| How Pedophiles Deceive
By Rod Dreher
The American Conservative
September 17, 2012
http://www.theamericanconservative.com/dreher/how-pedophiles-deceive/
Malcolm Gladwell:
When monsters roam free, we assume that people in positions of authority ought to be able to catch them if only they did their jobs. But that might be wishful thinking. A pedophile, van Dam’s story of Mr. Clay reminds us, is someone adept not just at preying on children but at confusing, deceiving, and charming the adults responsible for those children—which is something to keep in mind in the case of the scandal at Penn State and the conviction, earlier this year, of the former assistant football coach Jerry Sandusky on child-molestation charges.
Gladwell’s short essay talks about how pedophiles not only seduce children, they also, in their way, seduce the adults around them, disarming the adults’ vigilance. Reading this, I thought about Christopher Clay, a priest of my acquaintance some years back, who was a total charmer. He was beginning to insinuate himself into my family when I inadvertently caught him in a lie — a lie that led a friend and me to discover that he was suspended by another diocese because he had been formally accused of molesting a minor. He was not supposed to be in ministry, but had charmed a pastor in our town into, get this, deceiving his own bishop to put the priest to work “off the books” in the parish.
I do not know if this priest was guilty of molesting anyone. To my knowledge, he was never charged with anything. I do know that he was and is a liar and a consummate charmer. Even somebody like me, who had by that time read so very much about child sex abusers, and who was if anything hypervigilant about this sort of thing, didn’t suspect anything was up, and might not have for a long time had Father Clay not told a manipulative lie to my friend — a small but telling thing that caused his entire facade to unravel.
And still, after I went public with a column about Father Clay’s deception (which in turn revealed his pastor’s deception of his own bishop), there were lots of people in his parish who thought me a villain for having done so. The truth is, many people want to be deceived.

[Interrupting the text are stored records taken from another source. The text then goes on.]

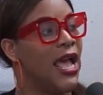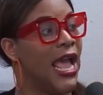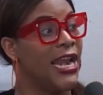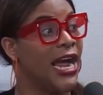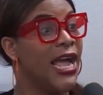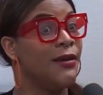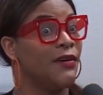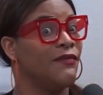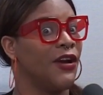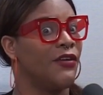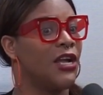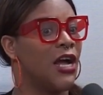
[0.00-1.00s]
And I am a
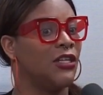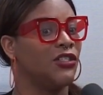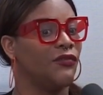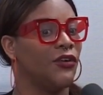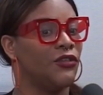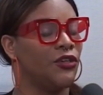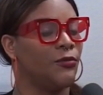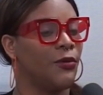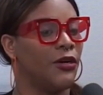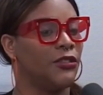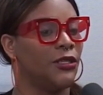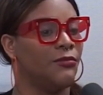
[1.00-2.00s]
very controversial
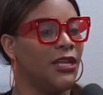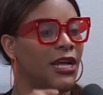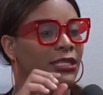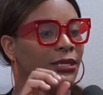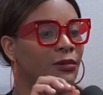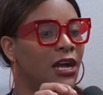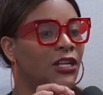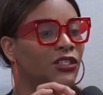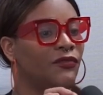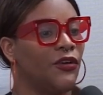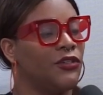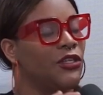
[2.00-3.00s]
person because I'm
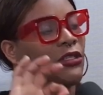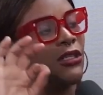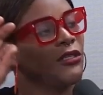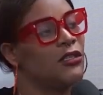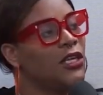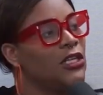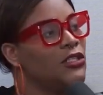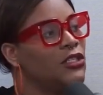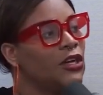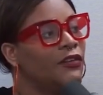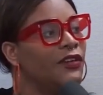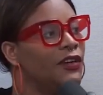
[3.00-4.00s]
controversial to
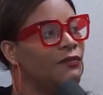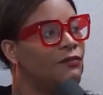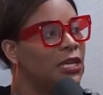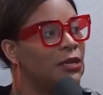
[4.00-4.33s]
conservative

The last time I saw Father Clay was in Dallas in the winter of 2011. He was at an Orthodox church event, in Roman collar, with a group of young adult male admirers surrounding him. Earlier this year, the Catholic bishop of Fort Worth forbade Clay from representing himself as a Catholic priest in his diocese, and forbade him also from setting foot on any Catholic property in the diocese. I don’t know why, or what happened to him after that. Wherever he is, and whatever he’s doing, I’ve no doubt he’s still charming and disarming people.